WHAT THE TASK ASKS → Beginning at the line that holds "[0:01.00-0:01.25]" and continuing to the last line of the data below, transcribe every line word for word, without pictures.

Start of Block

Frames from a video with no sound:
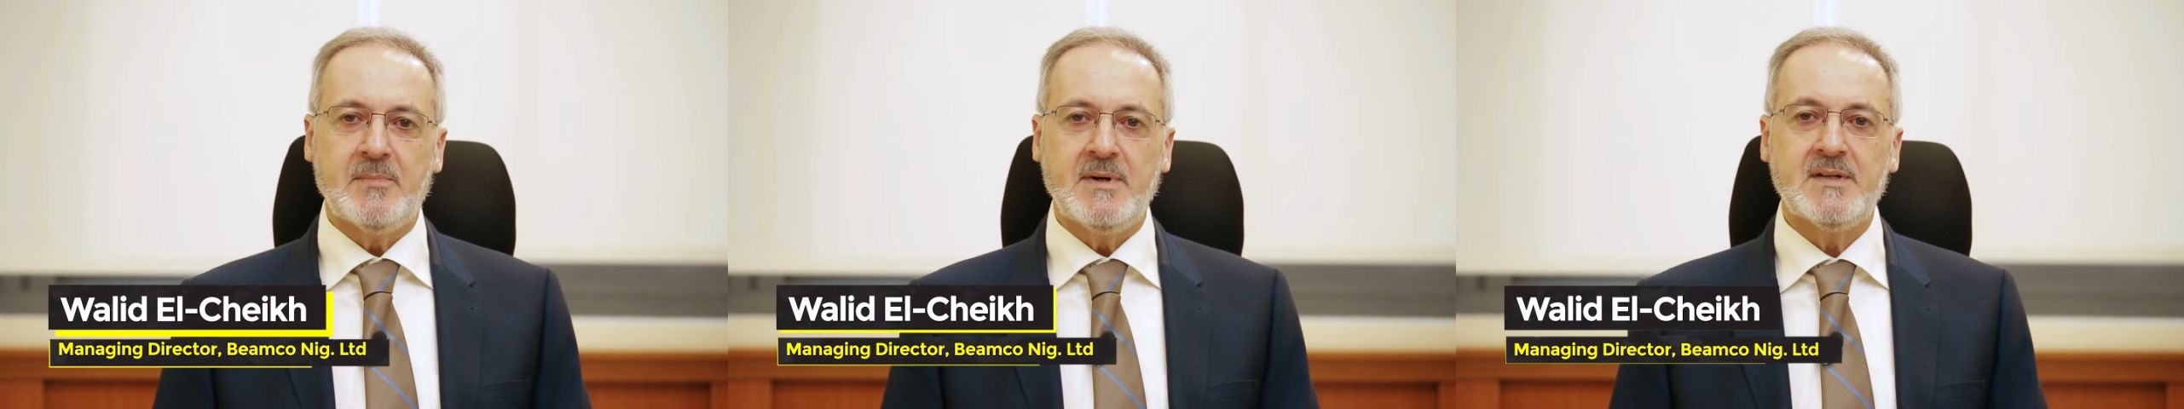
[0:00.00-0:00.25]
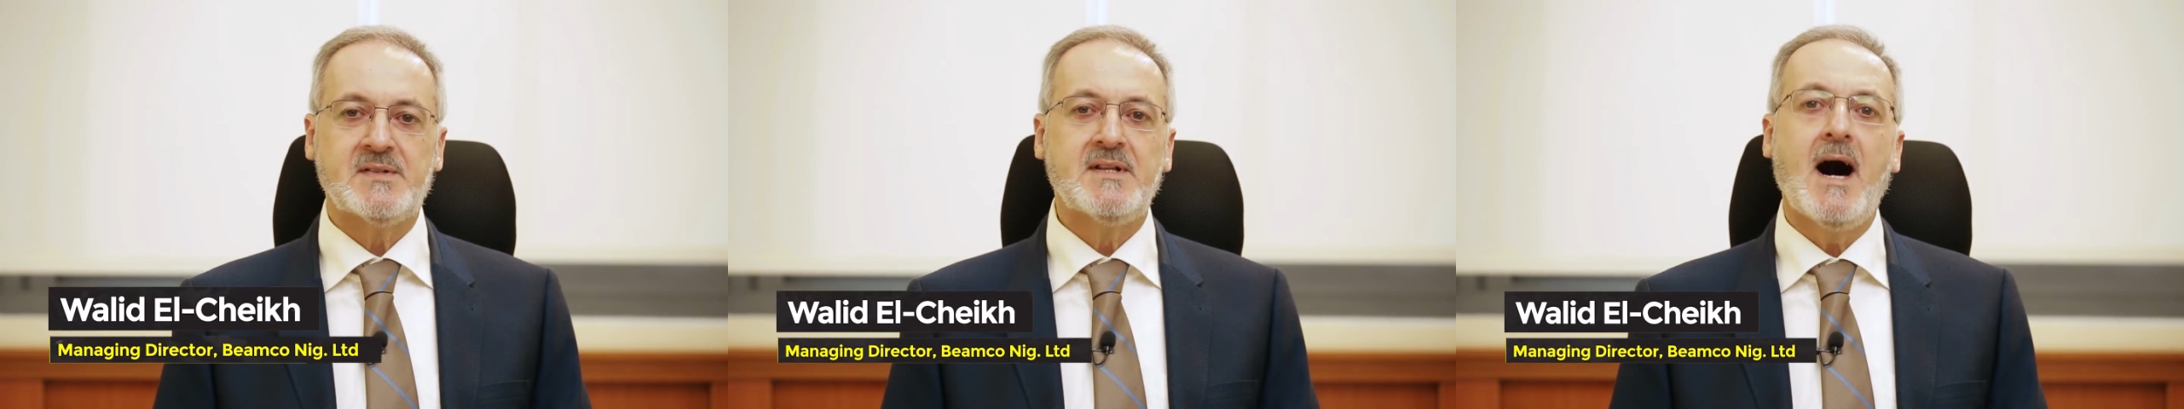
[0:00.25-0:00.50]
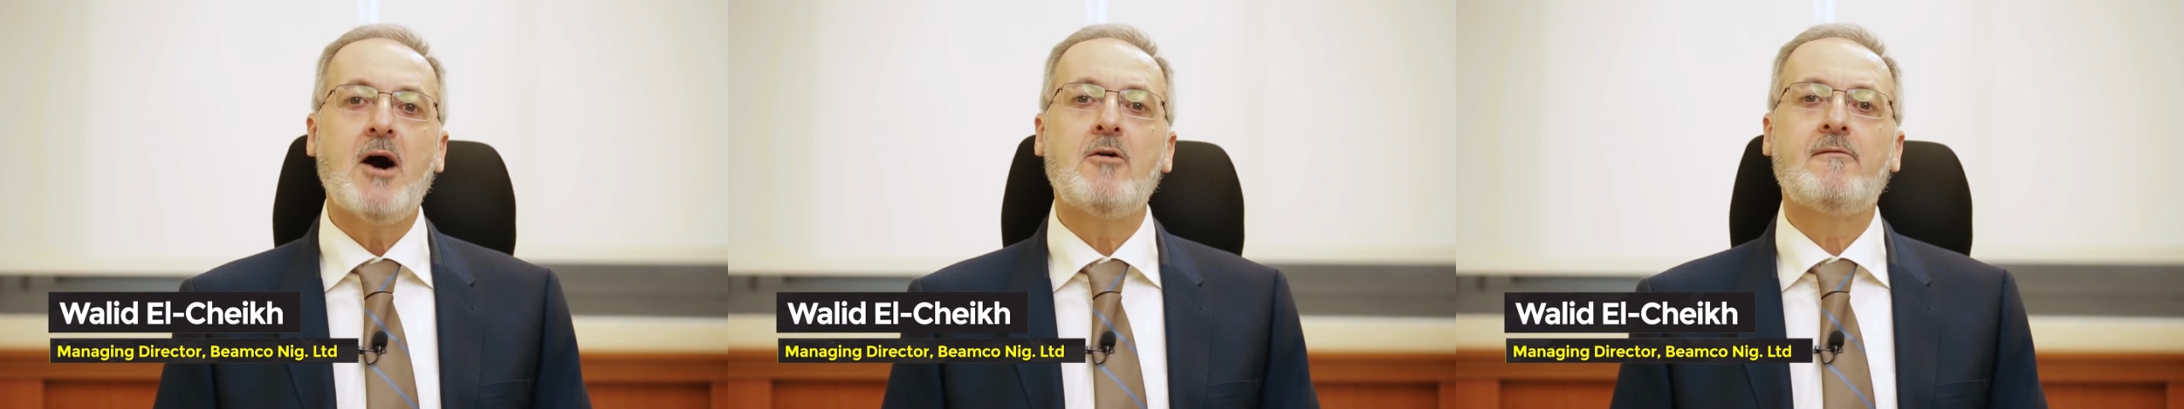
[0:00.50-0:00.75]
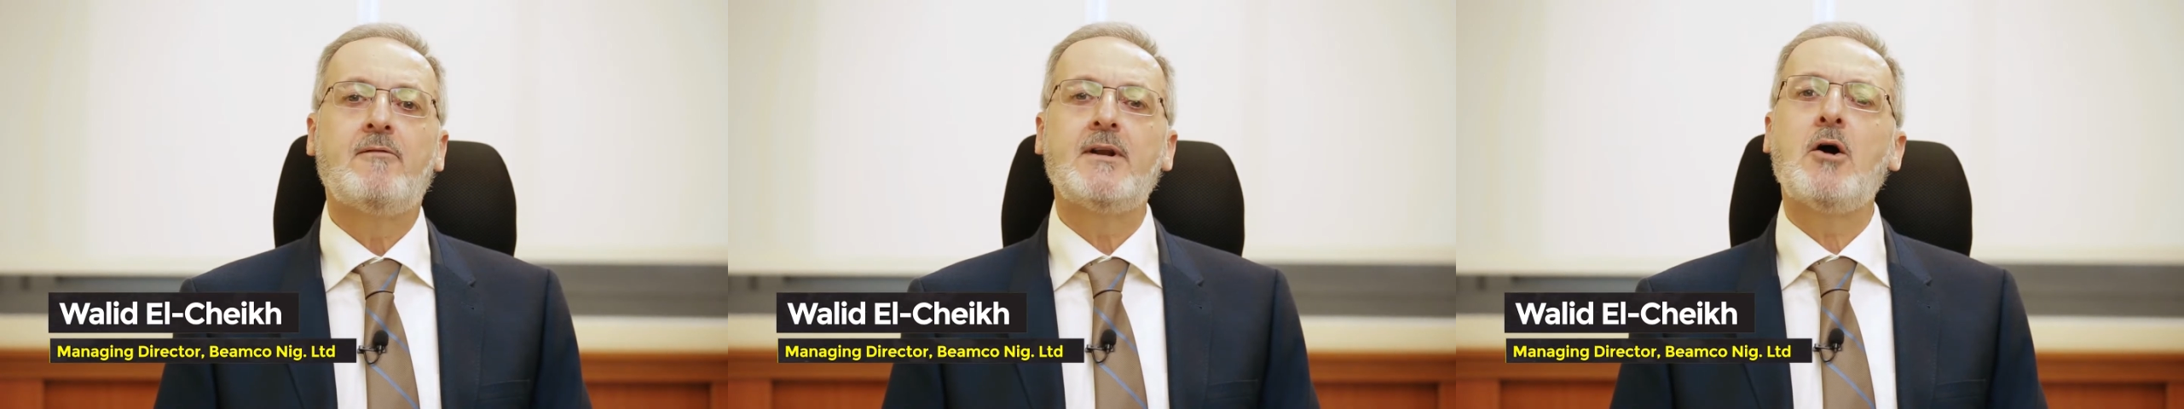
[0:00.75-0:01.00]
is now
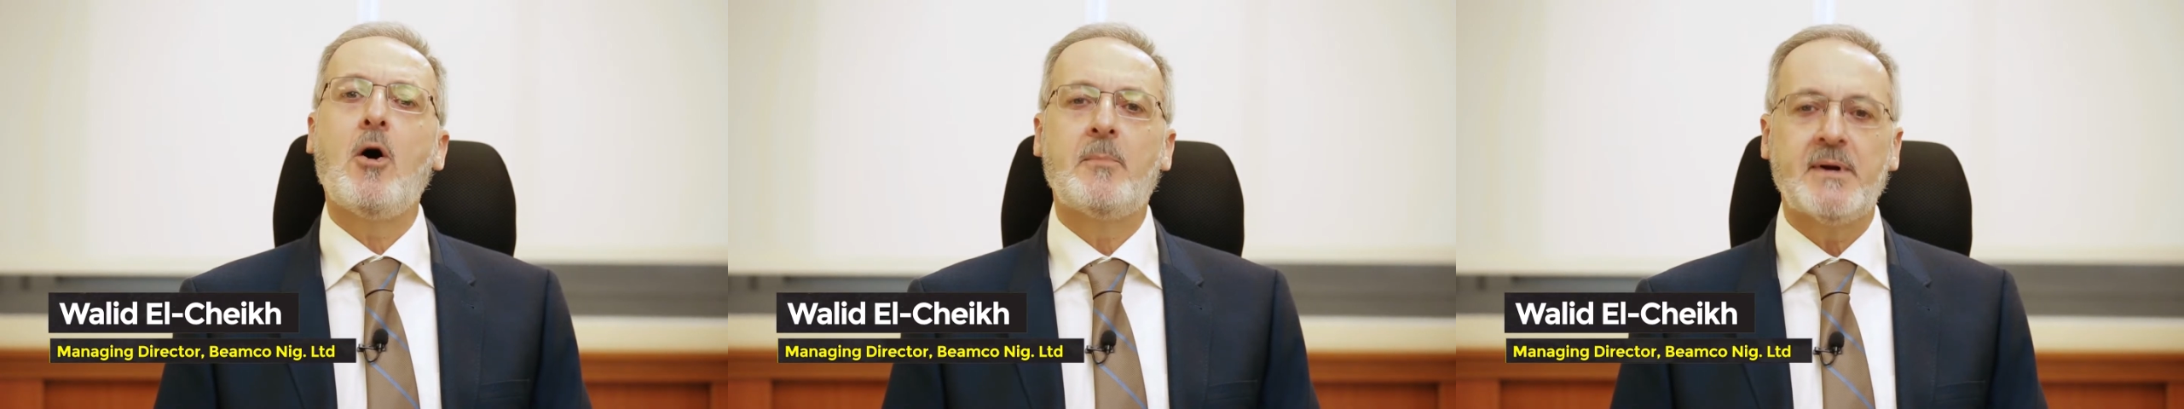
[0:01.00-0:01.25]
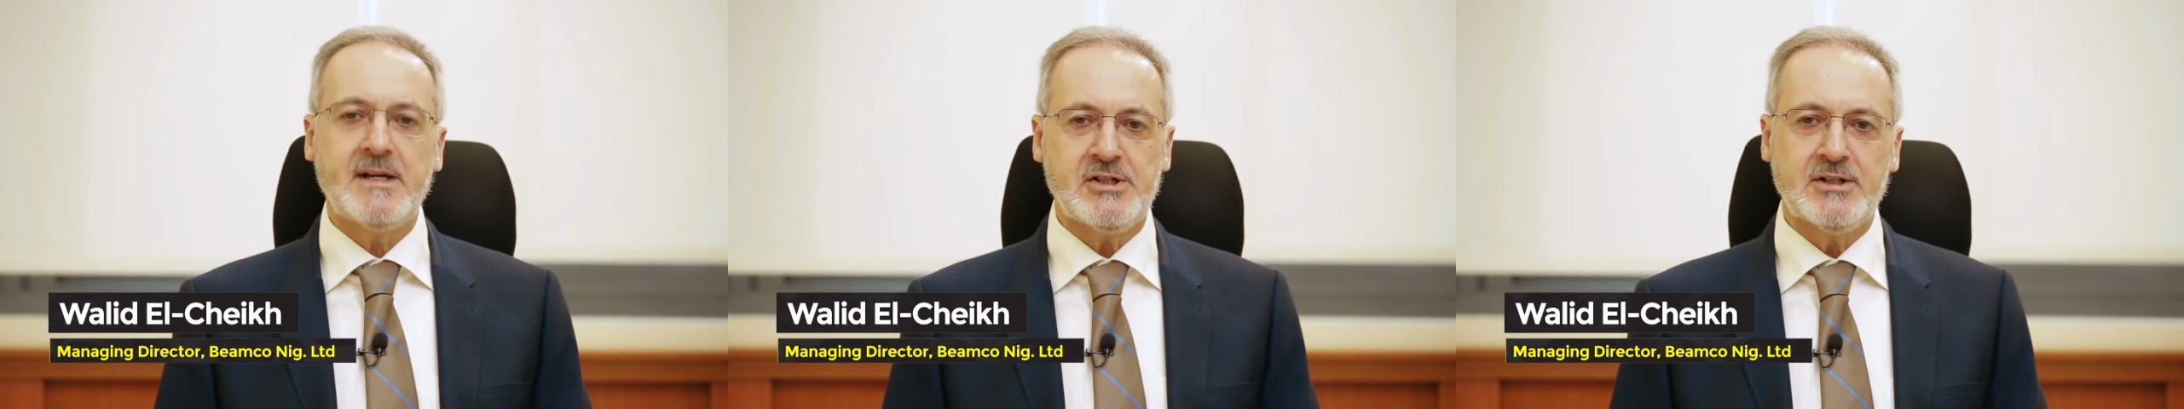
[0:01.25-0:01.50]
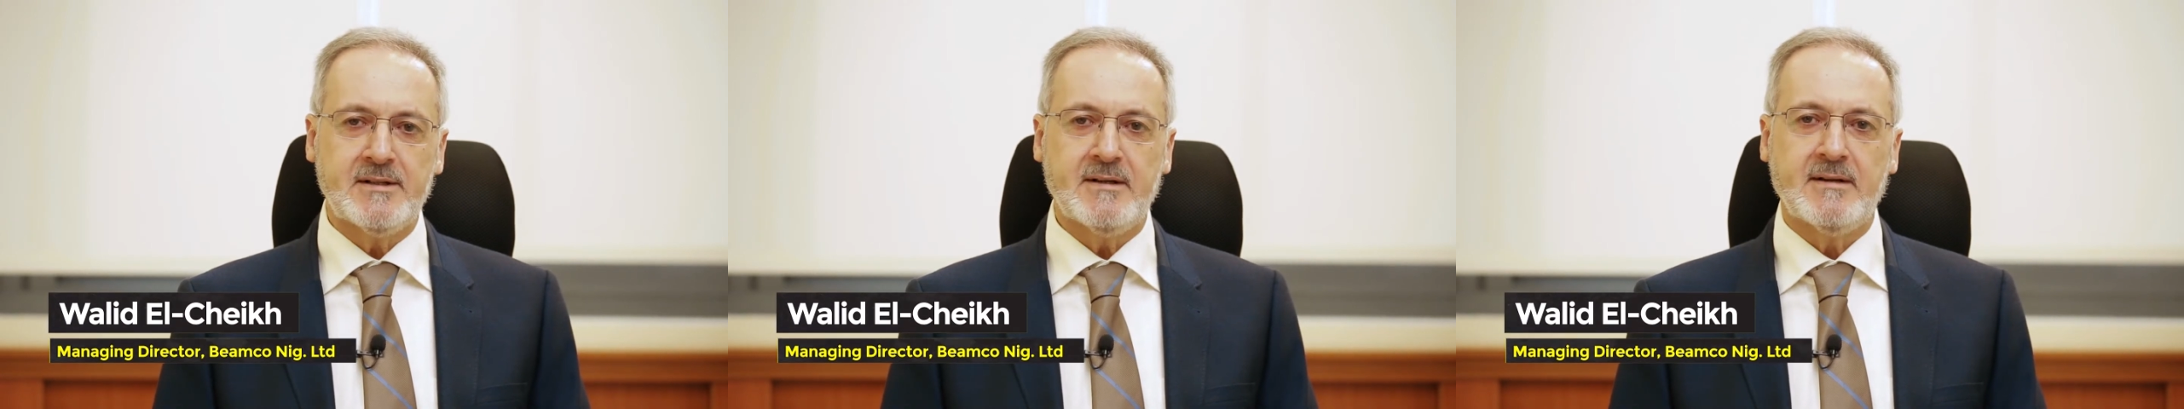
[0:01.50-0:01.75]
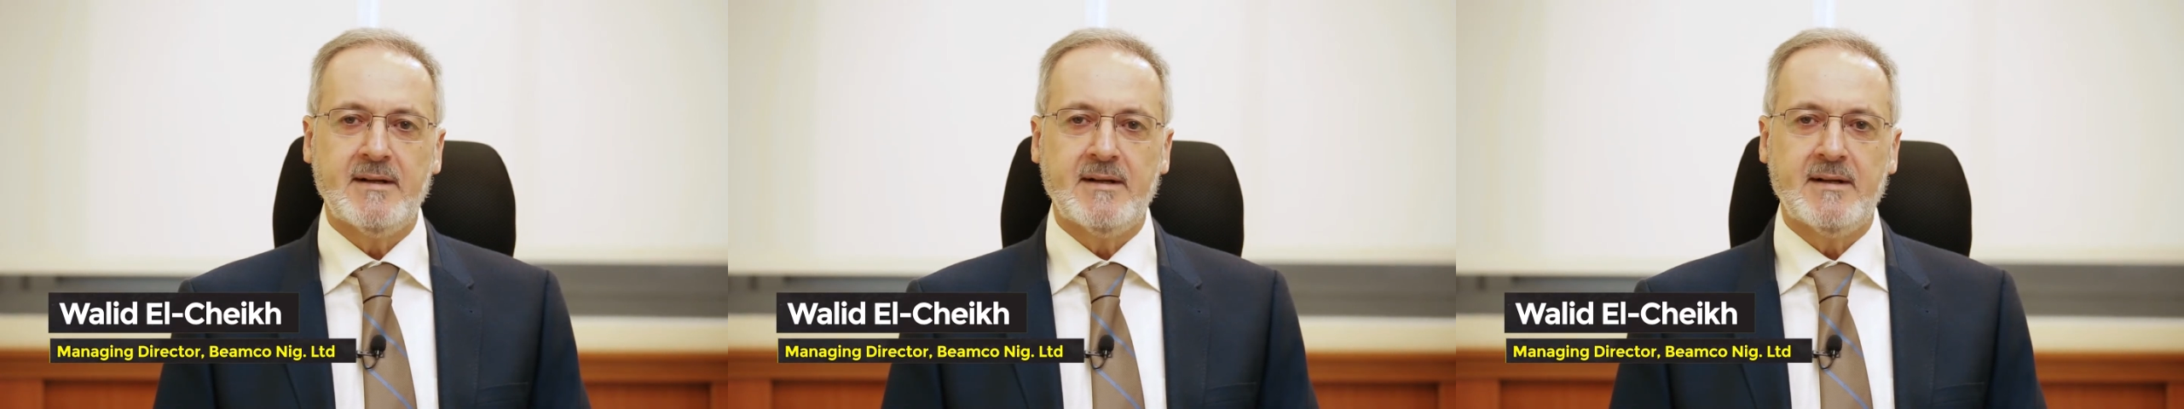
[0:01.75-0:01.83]
fully operational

End of Block

RESPONSE FOR THIS EXERCISE →
[0:01.00-0:01.25]
[0:01.25-0:01.50]
[0:01.50-0:01.75]
[0:01.75-0:01.83]
fully operational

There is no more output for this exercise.